VIP (Relationship #10)

Sweet shows the difference between being a "giver" and a "receiver" in a relationship. Many times, we feel the need to give. However, we can become uncomfortable when someone wants to give to us. The biggest problem seems to be our pride.

In this weeks Christian Standard, displays the disparity between those of us in the USA ($41,768 GDP per capita per year) compared to those in Rwanda ($234 GDP per capita per year). The Internal Revenue Service records people in upper, middle, and lower classes of the economic ladder. Even those categories have subcategories. It seems to me that whatever "bowl" you find yourself in, you are comparatively rich.

When we understand how blessed we are, our hearts prompt us to give to those less fortunate. Sweet uses the example of Lydia - a believer using the resources she had to benefit others. Instead of hording her wealth and saving for a rainy day, Lydia chose to bless those less fortunate.

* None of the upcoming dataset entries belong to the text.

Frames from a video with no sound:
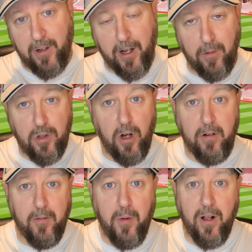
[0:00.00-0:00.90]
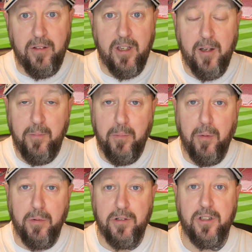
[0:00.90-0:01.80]
I could talk to him all day,
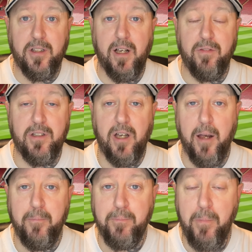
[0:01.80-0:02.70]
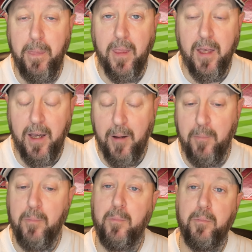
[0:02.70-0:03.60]
but we just didn't have the time.
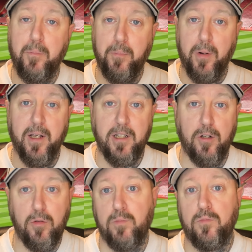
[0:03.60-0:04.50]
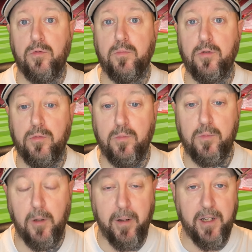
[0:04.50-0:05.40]
Um, but like I said,
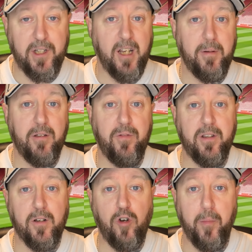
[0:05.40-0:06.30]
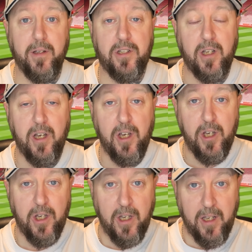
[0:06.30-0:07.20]
you might have seen him in the in the comments
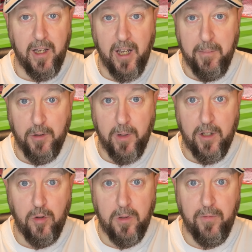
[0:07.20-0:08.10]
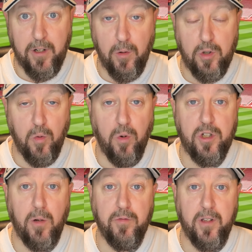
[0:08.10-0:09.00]
um, as well in some of the videos. So
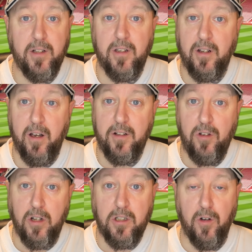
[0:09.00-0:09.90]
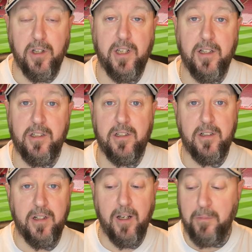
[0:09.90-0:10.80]
watch out for that. You know, he talks a lot of sense.
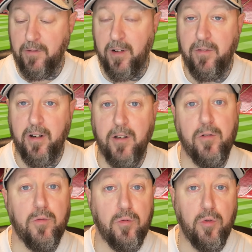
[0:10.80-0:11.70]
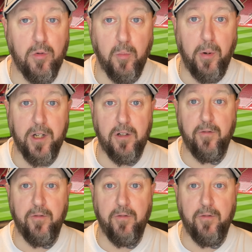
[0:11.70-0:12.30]
Um, he's very very good and passionate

On the other hand, is the "receiver" in the relationship. Many times we think of the less fortunate as handicapped, socially inept, or unable to help themselves. But is it true? Are they incapable? inept? handicapped? or even less fortunate?

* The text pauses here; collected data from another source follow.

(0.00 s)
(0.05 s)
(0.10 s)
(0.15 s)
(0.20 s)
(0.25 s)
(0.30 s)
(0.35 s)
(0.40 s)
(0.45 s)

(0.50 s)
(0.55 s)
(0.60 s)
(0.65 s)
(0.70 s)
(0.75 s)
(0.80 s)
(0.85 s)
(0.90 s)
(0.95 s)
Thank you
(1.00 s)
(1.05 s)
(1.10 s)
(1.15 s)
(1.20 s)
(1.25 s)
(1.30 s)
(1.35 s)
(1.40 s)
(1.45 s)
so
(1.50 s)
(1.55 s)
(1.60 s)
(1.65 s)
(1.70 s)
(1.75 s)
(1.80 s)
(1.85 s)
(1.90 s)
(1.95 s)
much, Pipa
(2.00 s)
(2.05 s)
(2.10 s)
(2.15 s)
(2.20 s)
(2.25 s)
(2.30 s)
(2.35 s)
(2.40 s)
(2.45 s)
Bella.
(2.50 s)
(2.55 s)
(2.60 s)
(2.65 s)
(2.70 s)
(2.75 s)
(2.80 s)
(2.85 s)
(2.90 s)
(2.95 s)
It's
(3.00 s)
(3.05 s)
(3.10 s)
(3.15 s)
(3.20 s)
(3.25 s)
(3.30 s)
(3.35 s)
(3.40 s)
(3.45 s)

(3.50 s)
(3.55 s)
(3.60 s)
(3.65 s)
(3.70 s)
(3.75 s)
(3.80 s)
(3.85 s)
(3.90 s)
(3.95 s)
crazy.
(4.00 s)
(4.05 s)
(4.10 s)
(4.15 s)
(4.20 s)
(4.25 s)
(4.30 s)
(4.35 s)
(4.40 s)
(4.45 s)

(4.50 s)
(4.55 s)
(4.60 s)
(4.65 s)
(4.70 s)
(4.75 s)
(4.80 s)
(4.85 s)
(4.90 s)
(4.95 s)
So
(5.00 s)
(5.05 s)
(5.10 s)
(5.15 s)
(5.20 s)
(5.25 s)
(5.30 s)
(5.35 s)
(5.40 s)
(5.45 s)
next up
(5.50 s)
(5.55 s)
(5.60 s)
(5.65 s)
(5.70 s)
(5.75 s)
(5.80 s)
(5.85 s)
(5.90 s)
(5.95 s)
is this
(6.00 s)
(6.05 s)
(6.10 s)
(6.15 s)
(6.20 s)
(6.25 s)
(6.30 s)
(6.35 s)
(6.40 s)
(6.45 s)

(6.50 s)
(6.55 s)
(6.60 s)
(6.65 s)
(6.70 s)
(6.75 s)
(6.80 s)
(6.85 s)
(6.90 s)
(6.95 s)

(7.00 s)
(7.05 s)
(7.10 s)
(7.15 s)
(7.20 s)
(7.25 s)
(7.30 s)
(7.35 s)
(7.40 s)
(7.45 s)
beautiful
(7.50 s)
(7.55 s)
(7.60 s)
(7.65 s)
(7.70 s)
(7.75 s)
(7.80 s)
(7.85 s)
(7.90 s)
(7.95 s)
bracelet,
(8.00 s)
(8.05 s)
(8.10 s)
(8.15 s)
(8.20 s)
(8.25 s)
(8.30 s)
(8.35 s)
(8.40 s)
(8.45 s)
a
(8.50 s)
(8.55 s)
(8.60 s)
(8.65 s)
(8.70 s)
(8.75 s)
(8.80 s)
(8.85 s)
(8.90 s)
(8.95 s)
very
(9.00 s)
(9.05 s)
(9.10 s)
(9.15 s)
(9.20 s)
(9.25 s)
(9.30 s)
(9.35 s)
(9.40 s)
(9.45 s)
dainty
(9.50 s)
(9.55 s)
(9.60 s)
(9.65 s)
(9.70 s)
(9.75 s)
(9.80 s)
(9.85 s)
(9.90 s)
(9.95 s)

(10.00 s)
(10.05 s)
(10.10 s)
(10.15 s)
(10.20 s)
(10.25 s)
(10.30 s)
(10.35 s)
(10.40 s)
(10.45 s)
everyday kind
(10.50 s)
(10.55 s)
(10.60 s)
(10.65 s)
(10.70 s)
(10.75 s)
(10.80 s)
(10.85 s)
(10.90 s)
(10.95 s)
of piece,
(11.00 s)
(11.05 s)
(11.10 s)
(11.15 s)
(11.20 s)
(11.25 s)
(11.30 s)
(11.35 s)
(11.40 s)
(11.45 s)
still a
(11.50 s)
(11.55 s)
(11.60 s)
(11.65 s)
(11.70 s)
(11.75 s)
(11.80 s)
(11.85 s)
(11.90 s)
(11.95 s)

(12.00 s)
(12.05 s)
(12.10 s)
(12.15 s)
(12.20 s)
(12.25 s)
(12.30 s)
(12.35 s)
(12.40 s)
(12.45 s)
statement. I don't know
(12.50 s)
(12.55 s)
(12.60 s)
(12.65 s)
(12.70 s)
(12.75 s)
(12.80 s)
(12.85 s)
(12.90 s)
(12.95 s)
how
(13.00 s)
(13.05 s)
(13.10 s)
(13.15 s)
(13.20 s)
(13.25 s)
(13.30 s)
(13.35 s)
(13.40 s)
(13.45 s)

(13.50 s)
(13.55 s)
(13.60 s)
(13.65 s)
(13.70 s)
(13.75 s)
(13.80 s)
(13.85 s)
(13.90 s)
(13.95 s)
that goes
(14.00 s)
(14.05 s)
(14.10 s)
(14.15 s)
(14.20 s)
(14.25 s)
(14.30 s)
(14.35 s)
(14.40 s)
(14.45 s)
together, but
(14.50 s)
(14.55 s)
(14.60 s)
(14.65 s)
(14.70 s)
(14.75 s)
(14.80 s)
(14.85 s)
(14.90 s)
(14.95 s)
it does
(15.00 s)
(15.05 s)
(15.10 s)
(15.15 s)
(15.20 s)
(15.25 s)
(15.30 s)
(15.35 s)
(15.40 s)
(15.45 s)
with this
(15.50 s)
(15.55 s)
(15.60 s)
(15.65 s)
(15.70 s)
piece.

I know those with very little who give so much. They choose to bless others with what little they have. Many times they are rebuffed for attempting to give - especially by those who have more.

Sweet argues that we should be givers and receivers. There are times where giving seems to come naturally. However, most of us have trouble receiving from others. And yet that's what we're called to do.

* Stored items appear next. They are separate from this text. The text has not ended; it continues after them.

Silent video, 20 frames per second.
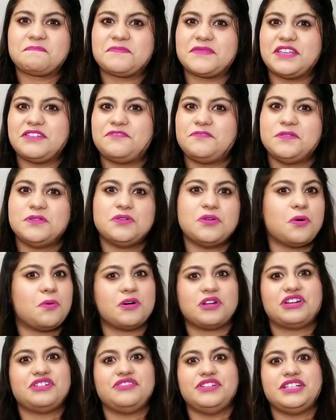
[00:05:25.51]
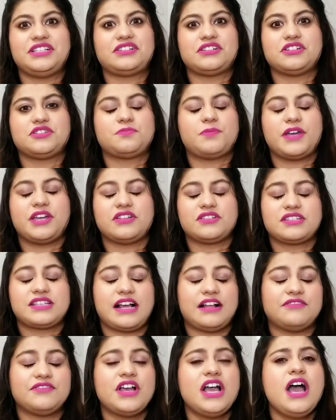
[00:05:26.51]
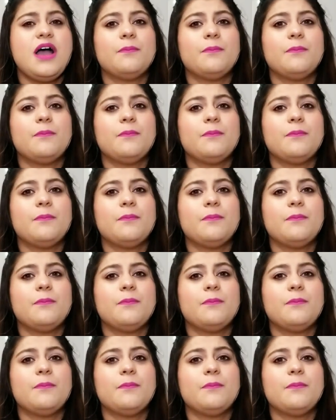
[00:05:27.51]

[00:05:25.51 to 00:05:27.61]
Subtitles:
if you don't want to research by yourself.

When we fail to receive, we can't meet Christ. God has always been the giver. Mankind has been the receiver. It's only when we learn to receive that we can learn to give.



Ted M. Gossard said...

It's interesting. I know some very wealthy people who are gracious in receiving prayers and concerns for themselves in regard to health, etc., and who likewise live in that same grace in being generous to others both spontaneously and planned.

And I also know some poor people who struggle to make ends meet, who love, just love to do good for others, a passion for that. But also love it when they receive help from others- all in that same grace of God in Jesus.

Interesting and good post, Mike. Thanks.

Mike said...

Thanks for the comment Ted.

I really liked what Sweet says. "It's only when we learn to receive that we can learn to give." Many men are prideful and are slow to receive help. I'm thinking of assitance from in-laws, someone doing something for them with no strings attached, etc.

I would agree with you about exceptions to the rule. After reading through the original post, I've realized how "scattered" it was. Thanks for attempting to understand. I continue to pray for you and hope things are going well.

Anonymous said...

Do you think that maybe we get confused with what giving and receiving is? Does it always have to have to do with "something"? We find giving to be satisfying but it is much harder to receive. Is it because we really don't think we deserve? Isn't that why we have so much trouble receiving from our Father? We don't think we deserve what he provided?

So says Mike

Mike said...

Right on the head Anon/Mike. I think you're really on to something. Society teaches us you get or you deserve. You don't don't get or deserve. That's what's so amazing about grace. We are saved by grace (free gift) through faith (Eph 2:8-9). That's the part that most of us really have a hard time with.